* Work required: Could you set down the records below exactly as they are, with no pictures?

----- Data listing

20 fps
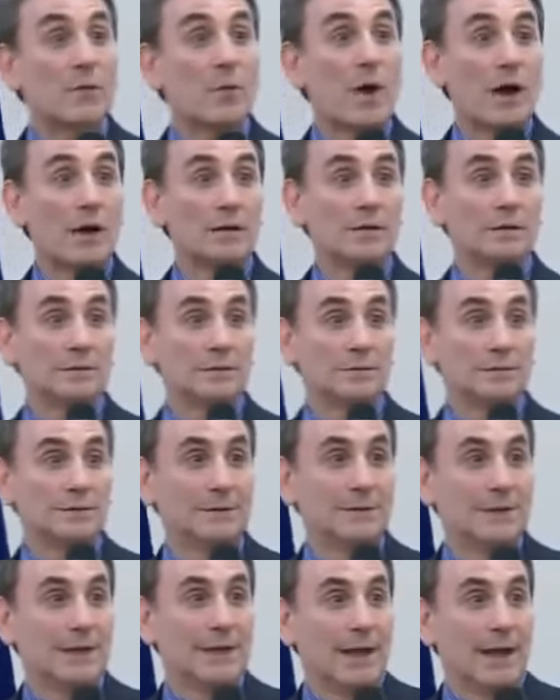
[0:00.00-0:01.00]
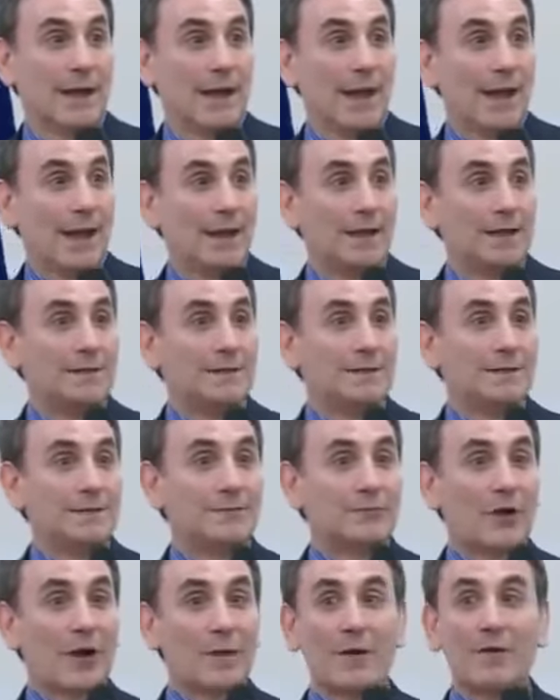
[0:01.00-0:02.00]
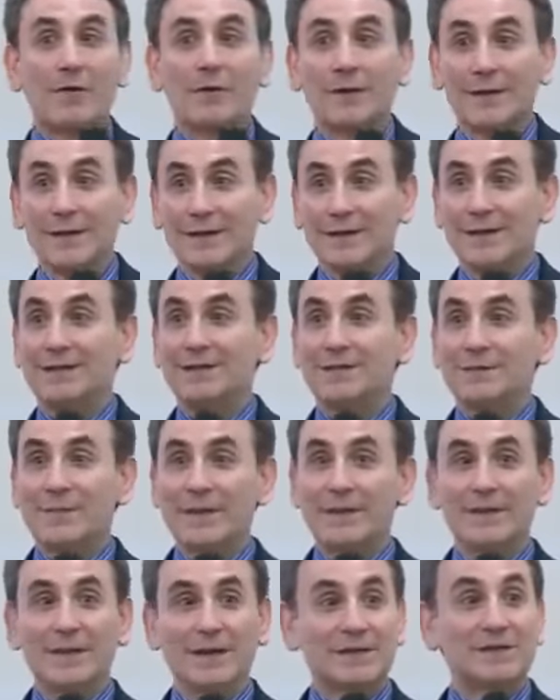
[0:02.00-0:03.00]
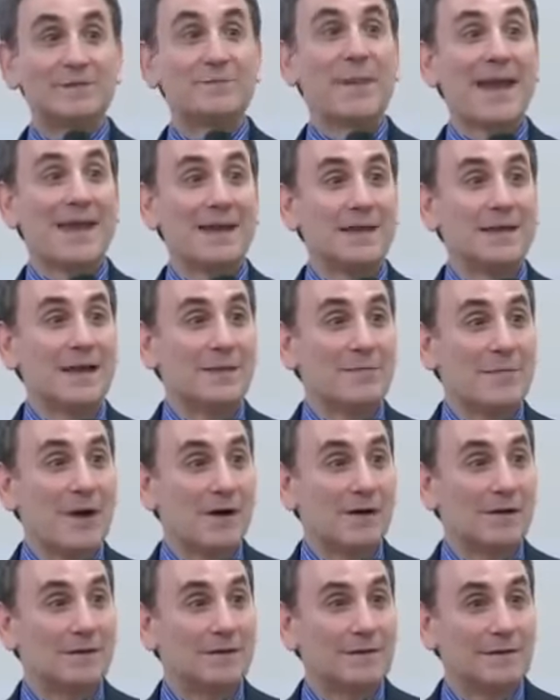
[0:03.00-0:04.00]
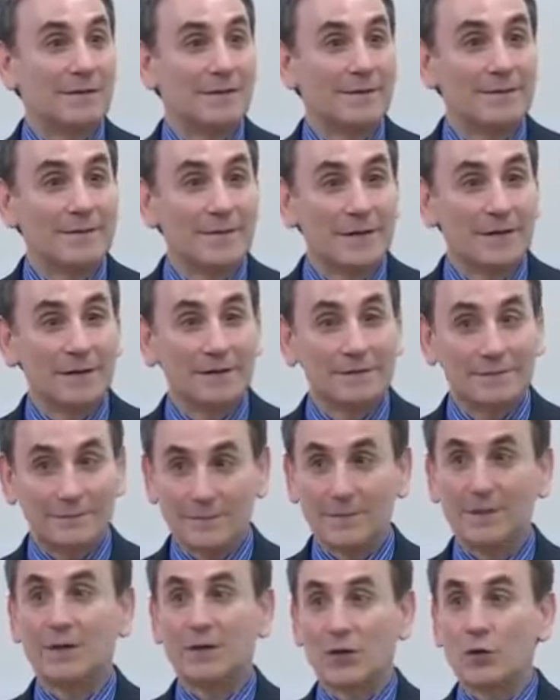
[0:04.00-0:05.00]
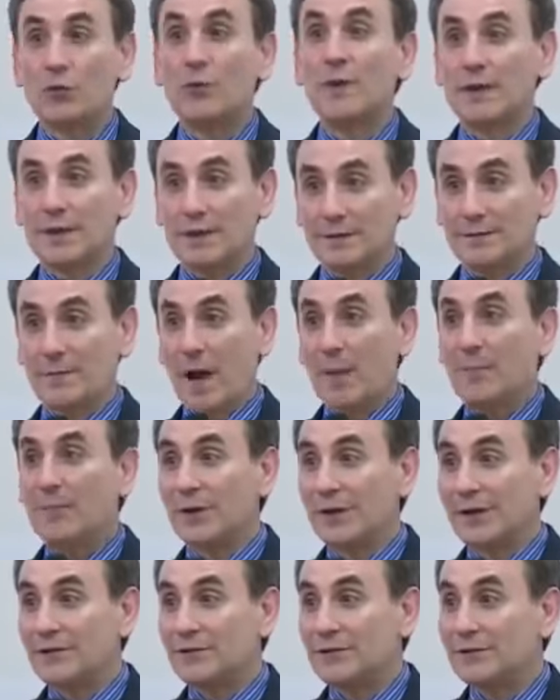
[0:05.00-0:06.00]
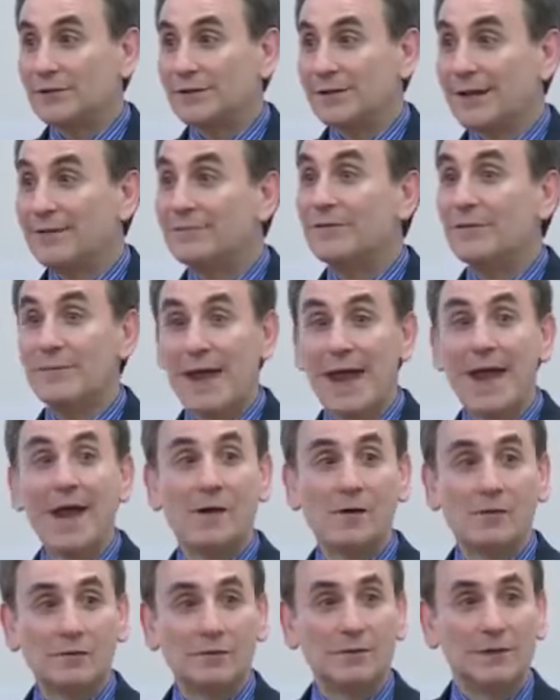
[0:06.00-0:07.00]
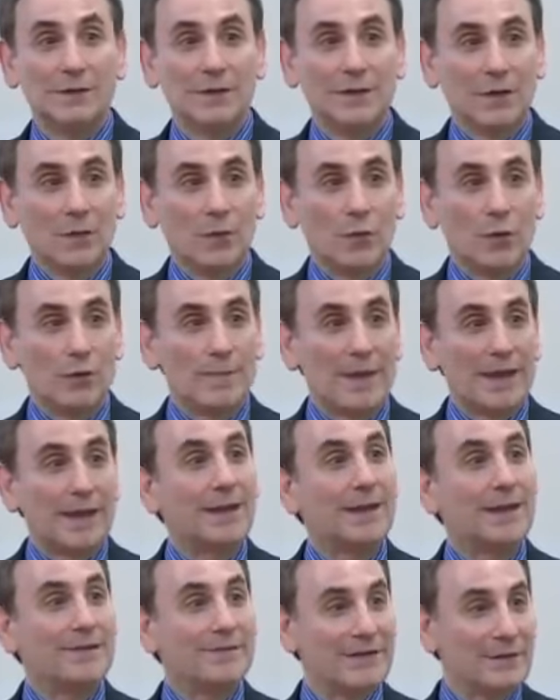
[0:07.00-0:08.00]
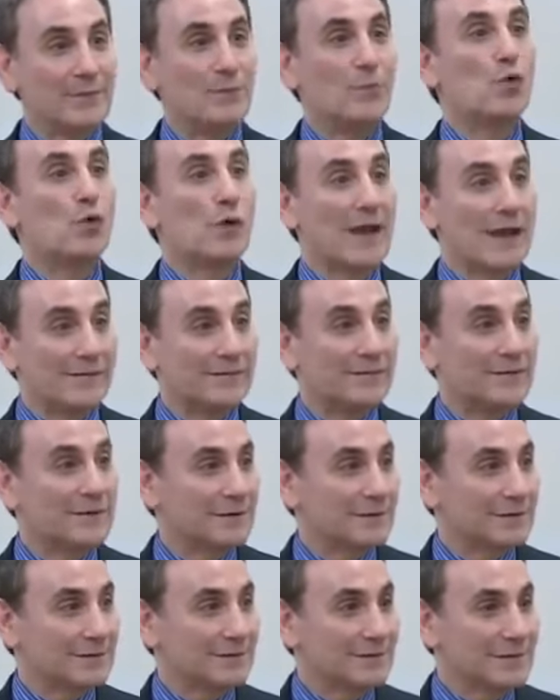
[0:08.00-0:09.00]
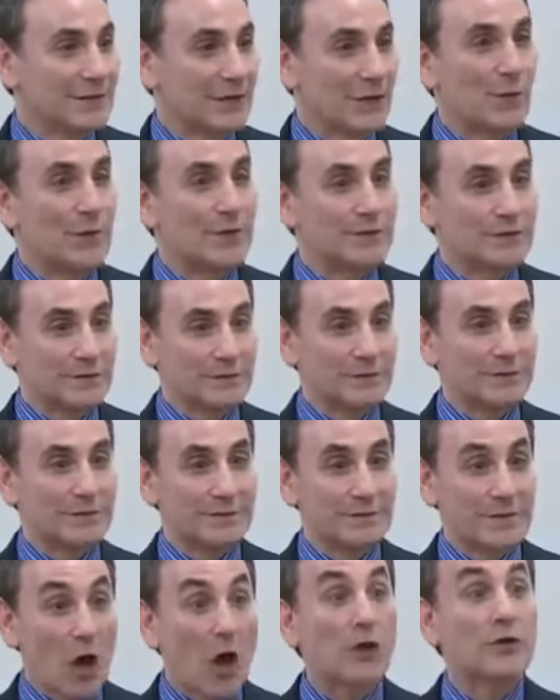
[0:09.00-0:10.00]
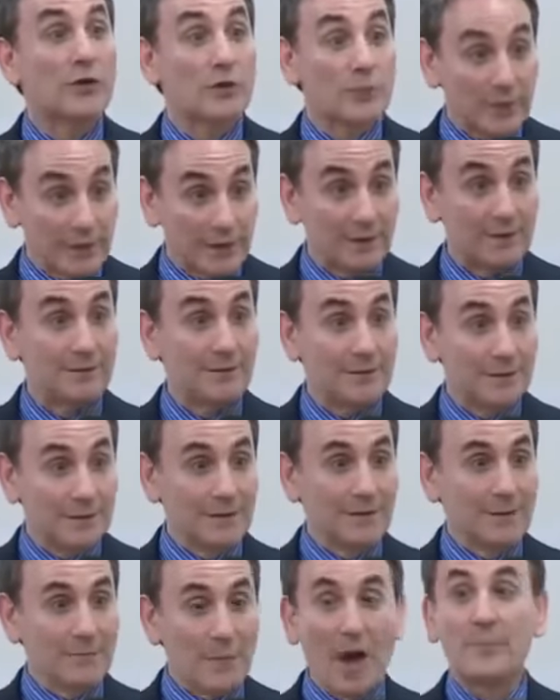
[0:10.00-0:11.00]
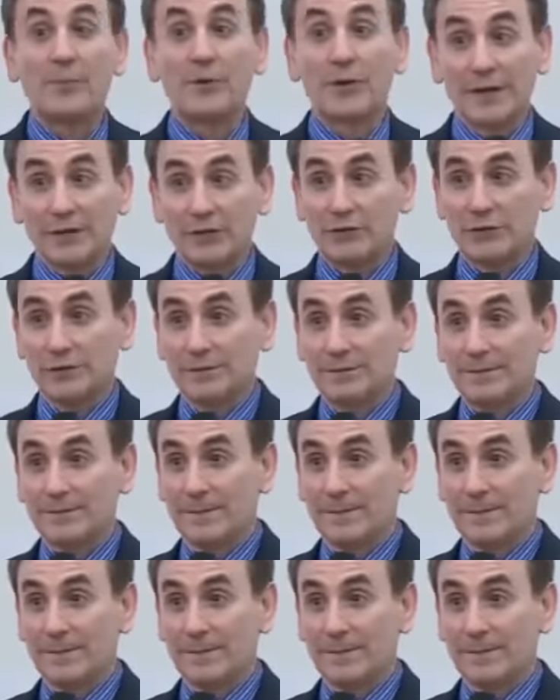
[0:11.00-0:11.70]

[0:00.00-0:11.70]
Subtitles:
a while, and primarily it's been expanding among the Korean population, and from now, we're making even a more effort to go into the non-Korean population,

----------

* Finished task:
20 fps
[0:00.00-0:01.00]
[0:01.00-0:02.00]
[0:02.00-0:03.00]
[0:03.00-0:04.00]
[0:04.00-0:05.00]
[0:05.00-0:06.00]
[0:06.00-0:07.00]
[0:07.00-0:08.00]
[0:08.00-0:09.00]
[0:09.00-0:10.00]
[0:10.00-0:11.00]
[0:11.00-0:11.70]

[0:00.00-0:11.70]
Subtitles:
a while, and primarily it's been expanding among the Korean population, and from now, we're making even a more effort to go into the non-Korean population,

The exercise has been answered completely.